• Action item: Output every line from the beginning of the records through the line that contains "[0:00.00-0:14.87]", exactly as it appears.

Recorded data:
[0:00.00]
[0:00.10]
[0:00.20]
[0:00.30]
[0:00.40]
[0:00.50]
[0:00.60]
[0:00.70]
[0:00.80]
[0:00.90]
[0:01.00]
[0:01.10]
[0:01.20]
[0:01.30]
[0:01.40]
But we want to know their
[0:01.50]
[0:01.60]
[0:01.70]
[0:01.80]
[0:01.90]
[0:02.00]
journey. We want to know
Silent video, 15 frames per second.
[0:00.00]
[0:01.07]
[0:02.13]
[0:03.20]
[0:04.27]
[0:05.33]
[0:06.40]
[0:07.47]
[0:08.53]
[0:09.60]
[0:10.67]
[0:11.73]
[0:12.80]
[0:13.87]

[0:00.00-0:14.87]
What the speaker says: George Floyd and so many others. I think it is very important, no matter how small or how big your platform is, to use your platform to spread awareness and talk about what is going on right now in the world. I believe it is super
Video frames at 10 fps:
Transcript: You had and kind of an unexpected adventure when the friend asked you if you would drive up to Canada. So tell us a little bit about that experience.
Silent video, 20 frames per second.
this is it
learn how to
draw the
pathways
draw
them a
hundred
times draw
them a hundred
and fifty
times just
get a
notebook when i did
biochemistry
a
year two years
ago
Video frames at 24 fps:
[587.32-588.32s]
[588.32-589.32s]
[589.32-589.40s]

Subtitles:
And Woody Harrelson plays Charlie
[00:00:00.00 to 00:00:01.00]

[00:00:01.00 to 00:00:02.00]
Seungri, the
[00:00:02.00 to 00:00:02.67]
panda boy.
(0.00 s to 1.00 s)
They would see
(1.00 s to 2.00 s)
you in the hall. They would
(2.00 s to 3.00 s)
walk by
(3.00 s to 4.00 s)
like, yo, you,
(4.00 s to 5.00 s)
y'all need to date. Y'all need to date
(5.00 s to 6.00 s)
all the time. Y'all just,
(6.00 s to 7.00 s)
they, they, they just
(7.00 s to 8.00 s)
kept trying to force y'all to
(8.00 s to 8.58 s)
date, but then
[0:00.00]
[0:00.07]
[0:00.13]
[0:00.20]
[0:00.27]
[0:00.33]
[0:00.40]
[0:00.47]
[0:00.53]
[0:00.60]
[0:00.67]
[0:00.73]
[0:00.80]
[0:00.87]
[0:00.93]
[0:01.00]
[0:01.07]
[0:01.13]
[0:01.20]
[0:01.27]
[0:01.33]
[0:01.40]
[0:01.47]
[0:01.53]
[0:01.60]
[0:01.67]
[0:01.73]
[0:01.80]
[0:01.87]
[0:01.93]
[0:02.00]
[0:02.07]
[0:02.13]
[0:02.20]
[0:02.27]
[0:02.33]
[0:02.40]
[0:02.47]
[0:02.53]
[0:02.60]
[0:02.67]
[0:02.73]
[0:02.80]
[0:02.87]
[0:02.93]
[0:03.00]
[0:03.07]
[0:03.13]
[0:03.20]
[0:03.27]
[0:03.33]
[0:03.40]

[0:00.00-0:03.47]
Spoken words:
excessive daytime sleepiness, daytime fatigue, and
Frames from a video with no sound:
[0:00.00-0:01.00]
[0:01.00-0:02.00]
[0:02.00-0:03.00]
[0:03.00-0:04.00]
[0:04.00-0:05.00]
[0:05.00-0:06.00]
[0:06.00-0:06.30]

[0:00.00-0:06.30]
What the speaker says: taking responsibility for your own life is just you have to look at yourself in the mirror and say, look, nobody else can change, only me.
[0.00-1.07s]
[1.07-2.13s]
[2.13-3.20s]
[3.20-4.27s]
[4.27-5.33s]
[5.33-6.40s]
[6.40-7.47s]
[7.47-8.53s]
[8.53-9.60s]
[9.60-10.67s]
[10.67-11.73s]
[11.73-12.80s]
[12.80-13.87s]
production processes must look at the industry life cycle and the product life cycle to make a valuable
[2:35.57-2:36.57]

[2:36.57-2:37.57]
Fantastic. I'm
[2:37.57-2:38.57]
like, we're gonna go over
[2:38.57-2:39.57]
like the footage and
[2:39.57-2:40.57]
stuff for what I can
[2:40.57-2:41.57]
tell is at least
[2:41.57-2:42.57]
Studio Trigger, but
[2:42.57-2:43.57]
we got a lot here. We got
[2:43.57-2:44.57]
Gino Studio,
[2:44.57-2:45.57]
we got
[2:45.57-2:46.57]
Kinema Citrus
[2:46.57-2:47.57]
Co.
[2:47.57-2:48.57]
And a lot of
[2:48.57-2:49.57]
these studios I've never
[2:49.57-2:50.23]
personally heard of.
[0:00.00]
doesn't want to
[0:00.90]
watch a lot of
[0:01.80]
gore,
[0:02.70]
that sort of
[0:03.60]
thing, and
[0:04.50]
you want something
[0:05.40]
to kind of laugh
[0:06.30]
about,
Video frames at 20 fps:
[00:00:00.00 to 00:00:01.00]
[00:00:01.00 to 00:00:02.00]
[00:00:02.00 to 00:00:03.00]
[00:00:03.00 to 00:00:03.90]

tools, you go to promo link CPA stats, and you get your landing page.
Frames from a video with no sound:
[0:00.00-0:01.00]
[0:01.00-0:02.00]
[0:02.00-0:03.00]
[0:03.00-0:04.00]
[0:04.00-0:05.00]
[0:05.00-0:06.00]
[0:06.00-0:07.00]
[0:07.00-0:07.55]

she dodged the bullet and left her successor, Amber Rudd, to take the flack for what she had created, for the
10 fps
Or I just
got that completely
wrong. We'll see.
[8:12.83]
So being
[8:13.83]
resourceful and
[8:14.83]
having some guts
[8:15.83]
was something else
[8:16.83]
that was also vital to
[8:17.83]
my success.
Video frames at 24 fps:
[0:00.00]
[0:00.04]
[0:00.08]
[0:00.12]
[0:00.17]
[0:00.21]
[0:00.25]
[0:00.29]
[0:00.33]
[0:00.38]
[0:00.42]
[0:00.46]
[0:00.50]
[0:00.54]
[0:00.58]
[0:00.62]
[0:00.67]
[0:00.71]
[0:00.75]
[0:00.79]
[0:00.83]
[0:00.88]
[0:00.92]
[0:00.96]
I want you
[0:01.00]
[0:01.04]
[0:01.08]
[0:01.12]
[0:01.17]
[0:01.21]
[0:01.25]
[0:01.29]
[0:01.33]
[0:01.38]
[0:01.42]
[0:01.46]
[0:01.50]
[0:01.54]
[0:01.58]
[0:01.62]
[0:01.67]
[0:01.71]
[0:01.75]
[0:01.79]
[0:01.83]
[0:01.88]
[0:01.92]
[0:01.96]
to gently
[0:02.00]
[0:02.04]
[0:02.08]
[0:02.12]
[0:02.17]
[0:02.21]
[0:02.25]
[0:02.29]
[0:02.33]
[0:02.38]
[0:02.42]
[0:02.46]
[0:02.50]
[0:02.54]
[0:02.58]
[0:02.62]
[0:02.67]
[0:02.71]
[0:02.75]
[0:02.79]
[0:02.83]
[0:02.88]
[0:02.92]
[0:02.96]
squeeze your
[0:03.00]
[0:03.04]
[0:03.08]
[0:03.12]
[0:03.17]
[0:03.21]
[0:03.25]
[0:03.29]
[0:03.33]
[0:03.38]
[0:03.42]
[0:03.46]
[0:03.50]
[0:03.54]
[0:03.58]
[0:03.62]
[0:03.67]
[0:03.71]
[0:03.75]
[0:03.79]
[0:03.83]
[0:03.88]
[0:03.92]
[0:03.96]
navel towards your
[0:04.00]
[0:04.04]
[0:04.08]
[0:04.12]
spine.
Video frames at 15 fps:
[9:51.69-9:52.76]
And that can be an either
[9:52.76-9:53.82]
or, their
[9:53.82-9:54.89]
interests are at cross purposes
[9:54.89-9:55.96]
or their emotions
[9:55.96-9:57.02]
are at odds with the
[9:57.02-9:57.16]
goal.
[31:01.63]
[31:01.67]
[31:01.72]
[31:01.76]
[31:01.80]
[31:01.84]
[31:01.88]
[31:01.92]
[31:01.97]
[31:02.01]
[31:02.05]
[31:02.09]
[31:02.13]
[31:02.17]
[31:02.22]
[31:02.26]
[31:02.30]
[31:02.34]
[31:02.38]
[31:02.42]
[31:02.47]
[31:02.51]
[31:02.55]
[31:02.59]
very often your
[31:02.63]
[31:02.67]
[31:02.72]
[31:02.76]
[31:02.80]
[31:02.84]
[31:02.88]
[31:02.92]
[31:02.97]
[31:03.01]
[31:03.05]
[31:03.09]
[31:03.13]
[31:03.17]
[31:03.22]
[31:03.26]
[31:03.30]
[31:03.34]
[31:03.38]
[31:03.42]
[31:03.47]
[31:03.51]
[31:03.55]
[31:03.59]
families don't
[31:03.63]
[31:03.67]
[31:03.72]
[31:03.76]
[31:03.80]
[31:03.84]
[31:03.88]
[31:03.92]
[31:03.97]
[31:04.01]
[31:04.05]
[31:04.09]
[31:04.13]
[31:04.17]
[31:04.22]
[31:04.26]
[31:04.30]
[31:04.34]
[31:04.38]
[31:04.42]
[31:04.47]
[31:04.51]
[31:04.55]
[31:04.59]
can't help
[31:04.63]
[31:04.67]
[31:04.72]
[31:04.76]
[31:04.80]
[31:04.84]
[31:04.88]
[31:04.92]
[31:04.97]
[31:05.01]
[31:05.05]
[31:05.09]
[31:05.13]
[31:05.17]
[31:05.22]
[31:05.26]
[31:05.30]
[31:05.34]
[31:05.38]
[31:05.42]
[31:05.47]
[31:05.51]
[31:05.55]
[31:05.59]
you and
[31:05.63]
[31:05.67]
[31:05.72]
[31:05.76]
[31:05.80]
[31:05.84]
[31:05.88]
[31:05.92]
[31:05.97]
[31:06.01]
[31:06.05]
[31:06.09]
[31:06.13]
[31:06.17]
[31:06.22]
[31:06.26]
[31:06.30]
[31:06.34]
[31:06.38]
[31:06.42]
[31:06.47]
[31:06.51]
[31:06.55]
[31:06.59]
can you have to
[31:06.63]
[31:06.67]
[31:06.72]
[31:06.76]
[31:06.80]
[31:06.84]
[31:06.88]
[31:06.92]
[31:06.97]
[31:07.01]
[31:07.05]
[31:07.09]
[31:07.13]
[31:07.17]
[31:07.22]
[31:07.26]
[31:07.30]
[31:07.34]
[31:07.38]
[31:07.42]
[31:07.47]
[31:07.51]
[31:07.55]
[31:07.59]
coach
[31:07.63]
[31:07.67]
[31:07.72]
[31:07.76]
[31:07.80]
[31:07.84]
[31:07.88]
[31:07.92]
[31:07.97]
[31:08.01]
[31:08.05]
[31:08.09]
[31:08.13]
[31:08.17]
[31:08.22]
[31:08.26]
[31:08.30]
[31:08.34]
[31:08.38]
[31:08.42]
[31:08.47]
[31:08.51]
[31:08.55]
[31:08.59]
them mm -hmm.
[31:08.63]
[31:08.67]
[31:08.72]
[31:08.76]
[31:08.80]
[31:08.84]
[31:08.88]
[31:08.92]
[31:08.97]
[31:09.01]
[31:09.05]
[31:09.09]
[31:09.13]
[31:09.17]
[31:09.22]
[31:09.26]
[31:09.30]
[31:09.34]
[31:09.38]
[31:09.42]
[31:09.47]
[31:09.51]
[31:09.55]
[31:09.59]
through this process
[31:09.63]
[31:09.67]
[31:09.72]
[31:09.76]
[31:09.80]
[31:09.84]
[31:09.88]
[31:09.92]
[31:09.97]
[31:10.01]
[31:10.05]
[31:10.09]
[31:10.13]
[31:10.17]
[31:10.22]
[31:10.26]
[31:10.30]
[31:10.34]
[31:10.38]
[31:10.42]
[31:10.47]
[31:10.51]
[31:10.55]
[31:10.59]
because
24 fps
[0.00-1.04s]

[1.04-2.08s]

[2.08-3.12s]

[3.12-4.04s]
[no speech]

• Response to this exercise:
[0:00.00]
[0:00.10]
[0:00.20]
[0:00.30]
[0:00.40]
[0:00.50]
[0:00.60]
[0:00.70]
[0:00.80]
[0:00.90]
[0:01.00]
[0:01.10]
[0:01.20]
[0:01.30]
[0:01.40]
But we want to know their
[0:01.50]
[0:01.60]
[0:01.70]
[0:01.80]
[0:01.90]
[0:02.00]
journey. We want to know
Silent video, 15 frames per second.
[0:00.00]
[0:01.07]
[0:02.13]
[0:03.20]
[0:04.27]
[0:05.33]
[0:06.40]
[0:07.47]
[0:08.53]
[0:09.60]
[0:10.67]
[0:11.73]
[0:12.80]
[0:13.87]

[0:00.00-0:14.87]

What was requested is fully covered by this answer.